Please write each entry out again exactly as shown.

(Beginning of Input data)

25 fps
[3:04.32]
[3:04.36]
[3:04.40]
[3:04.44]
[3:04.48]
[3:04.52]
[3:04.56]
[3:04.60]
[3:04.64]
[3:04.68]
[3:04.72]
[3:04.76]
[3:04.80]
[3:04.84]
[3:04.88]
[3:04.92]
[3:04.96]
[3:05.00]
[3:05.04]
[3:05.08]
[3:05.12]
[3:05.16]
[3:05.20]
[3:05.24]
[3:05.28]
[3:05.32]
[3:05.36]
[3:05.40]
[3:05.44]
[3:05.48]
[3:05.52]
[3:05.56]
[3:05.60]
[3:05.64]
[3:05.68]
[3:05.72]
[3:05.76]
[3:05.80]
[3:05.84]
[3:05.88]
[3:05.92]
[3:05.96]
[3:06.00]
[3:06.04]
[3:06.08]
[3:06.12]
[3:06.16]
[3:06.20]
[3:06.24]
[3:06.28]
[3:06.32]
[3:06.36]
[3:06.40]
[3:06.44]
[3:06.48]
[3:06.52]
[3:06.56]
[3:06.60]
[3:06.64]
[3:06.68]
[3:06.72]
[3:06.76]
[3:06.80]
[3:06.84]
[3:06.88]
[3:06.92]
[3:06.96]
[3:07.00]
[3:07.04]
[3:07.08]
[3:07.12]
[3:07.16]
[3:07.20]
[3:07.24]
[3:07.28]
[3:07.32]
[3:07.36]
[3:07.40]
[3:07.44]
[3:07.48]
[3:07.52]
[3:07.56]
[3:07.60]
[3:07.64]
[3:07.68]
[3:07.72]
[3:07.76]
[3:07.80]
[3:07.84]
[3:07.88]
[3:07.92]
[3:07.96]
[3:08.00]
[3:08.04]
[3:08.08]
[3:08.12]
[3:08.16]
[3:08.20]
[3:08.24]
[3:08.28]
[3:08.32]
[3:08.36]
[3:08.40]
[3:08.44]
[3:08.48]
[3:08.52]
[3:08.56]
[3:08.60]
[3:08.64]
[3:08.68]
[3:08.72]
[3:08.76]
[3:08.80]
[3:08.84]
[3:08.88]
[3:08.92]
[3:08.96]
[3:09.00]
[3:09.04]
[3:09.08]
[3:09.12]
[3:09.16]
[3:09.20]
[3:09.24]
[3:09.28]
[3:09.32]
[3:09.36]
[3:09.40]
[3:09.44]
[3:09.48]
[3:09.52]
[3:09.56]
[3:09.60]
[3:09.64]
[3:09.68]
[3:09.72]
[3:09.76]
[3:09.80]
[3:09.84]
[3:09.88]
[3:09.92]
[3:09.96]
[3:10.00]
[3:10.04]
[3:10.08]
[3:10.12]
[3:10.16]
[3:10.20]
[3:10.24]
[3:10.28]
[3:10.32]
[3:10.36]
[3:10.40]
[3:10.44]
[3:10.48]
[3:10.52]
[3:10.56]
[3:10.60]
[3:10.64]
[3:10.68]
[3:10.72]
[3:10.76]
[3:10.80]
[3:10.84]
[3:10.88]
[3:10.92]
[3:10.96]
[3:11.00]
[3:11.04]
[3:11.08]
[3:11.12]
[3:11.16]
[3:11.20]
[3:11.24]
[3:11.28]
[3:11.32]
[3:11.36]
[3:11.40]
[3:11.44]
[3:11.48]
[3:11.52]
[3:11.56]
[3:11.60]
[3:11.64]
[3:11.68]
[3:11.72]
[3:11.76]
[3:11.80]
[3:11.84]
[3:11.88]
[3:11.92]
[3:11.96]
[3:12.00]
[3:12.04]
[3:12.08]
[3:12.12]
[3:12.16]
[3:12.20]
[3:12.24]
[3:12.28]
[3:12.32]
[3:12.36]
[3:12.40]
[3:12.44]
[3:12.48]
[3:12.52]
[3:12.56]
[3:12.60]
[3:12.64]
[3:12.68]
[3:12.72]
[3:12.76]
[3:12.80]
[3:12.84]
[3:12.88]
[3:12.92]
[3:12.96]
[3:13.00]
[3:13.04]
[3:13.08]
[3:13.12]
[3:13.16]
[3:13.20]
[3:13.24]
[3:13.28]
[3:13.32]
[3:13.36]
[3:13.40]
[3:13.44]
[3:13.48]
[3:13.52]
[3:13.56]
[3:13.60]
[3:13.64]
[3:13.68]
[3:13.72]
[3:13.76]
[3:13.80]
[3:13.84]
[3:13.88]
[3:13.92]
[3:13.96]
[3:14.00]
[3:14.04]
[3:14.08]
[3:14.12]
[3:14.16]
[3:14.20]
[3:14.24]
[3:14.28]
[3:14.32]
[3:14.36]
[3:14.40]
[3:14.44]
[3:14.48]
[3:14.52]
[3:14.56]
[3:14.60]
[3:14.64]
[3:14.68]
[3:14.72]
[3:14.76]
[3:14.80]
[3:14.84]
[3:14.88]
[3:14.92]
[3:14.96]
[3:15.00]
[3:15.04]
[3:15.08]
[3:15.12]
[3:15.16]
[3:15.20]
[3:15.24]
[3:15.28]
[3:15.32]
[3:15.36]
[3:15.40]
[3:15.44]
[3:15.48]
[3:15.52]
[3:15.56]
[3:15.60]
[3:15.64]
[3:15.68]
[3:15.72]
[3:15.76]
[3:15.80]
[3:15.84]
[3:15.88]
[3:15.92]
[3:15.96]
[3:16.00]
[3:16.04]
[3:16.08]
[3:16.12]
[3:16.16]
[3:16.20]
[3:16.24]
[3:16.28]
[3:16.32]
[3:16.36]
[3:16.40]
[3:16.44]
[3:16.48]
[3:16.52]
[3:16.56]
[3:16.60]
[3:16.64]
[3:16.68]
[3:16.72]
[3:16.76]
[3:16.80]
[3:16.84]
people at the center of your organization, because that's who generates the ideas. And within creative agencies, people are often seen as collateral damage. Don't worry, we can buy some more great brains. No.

(End of Input data)

Task answer:
25 fps
[3:04.32]
[3:04.36]
[3:04.40]
[3:04.44]
[3:04.48]
[3:04.52]
[3:04.56]
[3:04.60]
[3:04.64]
[3:04.68]
[3:04.72]
[3:04.76]
[3:04.80]
[3:04.84]
[3:04.88]
[3:04.92]
[3:04.96]
[3:05.00]
[3:05.04]
[3:05.08]
[3:05.12]
[3:05.16]
[3:05.20]
[3:05.24]
[3:05.28]
[3:05.32]
[3:05.36]
[3:05.40]
[3:05.44]
[3:05.48]
[3:05.52]
[3:05.56]
[3:05.60]
[3:05.64]
[3:05.68]
[3:05.72]
[3:05.76]
[3:05.80]
[3:05.84]
[3:05.88]
[3:05.92]
[3:05.96]
[3:06.00]
[3:06.04]
[3:06.08]
[3:06.12]
[3:06.16]
[3:06.20]
[3:06.24]
[3:06.28]
[3:06.32]
[3:06.36]
[3:06.40]
[3:06.44]
[3:06.48]
[3:06.52]
[3:06.56]
[3:06.60]
[3:06.64]
[3:06.68]
[3:06.72]
[3:06.76]
[3:06.80]
[3:06.84]
[3:06.88]
[3:06.92]
[3:06.96]
[3:07.00]
[3:07.04]
[3:07.08]
[3:07.12]
[3:07.16]
[3:07.20]
[3:07.24]
[3:07.28]
[3:07.32]
[3:07.36]
[3:07.40]
[3:07.44]
[3:07.48]
[3:07.52]
[3:07.56]
[3:07.60]
[3:07.64]
[3:07.68]
[3:07.72]
[3:07.76]
[3:07.80]
[3:07.84]
[3:07.88]
[3:07.92]
[3:07.96]
[3:08.00]
[3:08.04]
[3:08.08]
[3:08.12]
[3:08.16]
[3:08.20]
[3:08.24]
[3:08.28]
[3:08.32]
[3:08.36]
[3:08.40]
[3:08.44]
[3:08.48]
[3:08.52]
[3:08.56]
[3:08.60]
[3:08.64]
[3:08.68]
[3:08.72]
[3:08.76]
[3:08.80]
[3:08.84]
[3:08.88]
[3:08.92]
[3:08.96]
[3:09.00]
[3:09.04]
[3:09.08]
[3:09.12]
[3:09.16]
[3:09.20]
[3:09.24]
[3:09.28]
[3:09.32]
[3:09.36]
[3:09.40]
[3:09.44]
[3:09.48]
[3:09.52]
[3:09.56]
[3:09.60]
[3:09.64]
[3:09.68]
[3:09.72]
[3:09.76]
[3:09.80]
[3:09.84]
[3:09.88]
[3:09.92]
[3:09.96]
[3:10.00]
[3:10.04]
[3:10.08]
[3:10.12]
[3:10.16]
[3:10.20]
[3:10.24]
[3:10.28]
[3:10.32]
[3:10.36]
[3:10.40]
[3:10.44]
[3:10.48]
[3:10.52]
[3:10.56]
[3:10.60]
[3:10.64]
[3:10.68]
[3:10.72]
[3:10.76]
[3:10.80]
[3:10.84]
[3:10.88]
[3:10.92]
[3:10.96]
[3:11.00]
[3:11.04]
[3:11.08]
[3:11.12]
[3:11.16]
[3:11.20]
[3:11.24]
[3:11.28]
[3:11.32]
[3:11.36]
[3:11.40]
[3:11.44]
[3:11.48]
[3:11.52]
[3:11.56]
[3:11.60]
[3:11.64]
[3:11.68]
[3:11.72]
[3:11.76]
[3:11.80]
[3:11.84]
[3:11.88]
[3:11.92]
[3:11.96]
[3:12.00]
[3:12.04]
[3:12.08]
[3:12.12]
[3:12.16]
[3:12.20]
[3:12.24]
[3:12.28]
[3:12.32]
[3:12.36]
[3:12.40]
[3:12.44]
[3:12.48]
[3:12.52]
[3:12.56]
[3:12.60]
[3:12.64]
[3:12.68]
[3:12.72]
[3:12.76]
[3:12.80]
[3:12.84]
[3:12.88]
[3:12.92]
[3:12.96]
[3:13.00]
[3:13.04]
[3:13.08]
[3:13.12]
[3:13.16]
[3:13.20]
[3:13.24]
[3:13.28]
[3:13.32]
[3:13.36]
[3:13.40]
[3:13.44]
[3:13.48]
[3:13.52]
[3:13.56]
[3:13.60]
[3:13.64]
[3:13.68]
[3:13.72]
[3:13.76]
[3:13.80]
[3:13.84]
[3:13.88]
[3:13.92]
[3:13.96]
[3:14.00]
[3:14.04]
[3:14.08]
[3:14.12]
[3:14.16]
[3:14.20]
[3:14.24]
[3:14.28]
[3:14.32]
[3:14.36]
[3:14.40]
[3:14.44]
[3:14.48]
[3:14.52]
[3:14.56]
[3:14.60]
[3:14.64]
[3:14.68]
[3:14.72]
[3:14.76]
[3:14.80]
[3:14.84]
[3:14.88]
[3:14.92]
[3:14.96]
[3:15.00]
[3:15.04]
[3:15.08]
[3:15.12]
[3:15.16]
[3:15.20]
[3:15.24]
[3:15.28]
[3:15.32]
[3:15.36]
[3:15.40]
[3:15.44]
[3:15.48]
[3:15.52]
[3:15.56]
[3:15.60]
[3:15.64]
[3:15.68]
[3:15.72]
[3:15.76]
[3:15.80]
[3:15.84]
[3:15.88]
[3:15.92]
[3:15.96]
[3:16.00]
[3:16.04]
[3:16.08]
[3:16.12]
[3:16.16]
[3:16.20]
[3:16.24]
[3:16.28]
[3:16.32]
[3:16.36]
[3:16.40]
[3:16.44]
[3:16.48]
[3:16.52]
[3:16.56]
[3:16.60]
[3:16.64]
[3:16.68]
[3:16.72]
[3:16.76]
[3:16.80]
[3:16.84]
people at the center of your organization, because that's who generates the ideas. And within creative agencies, people are often seen as collateral damage. Don't worry, we can buy some more great brains. No.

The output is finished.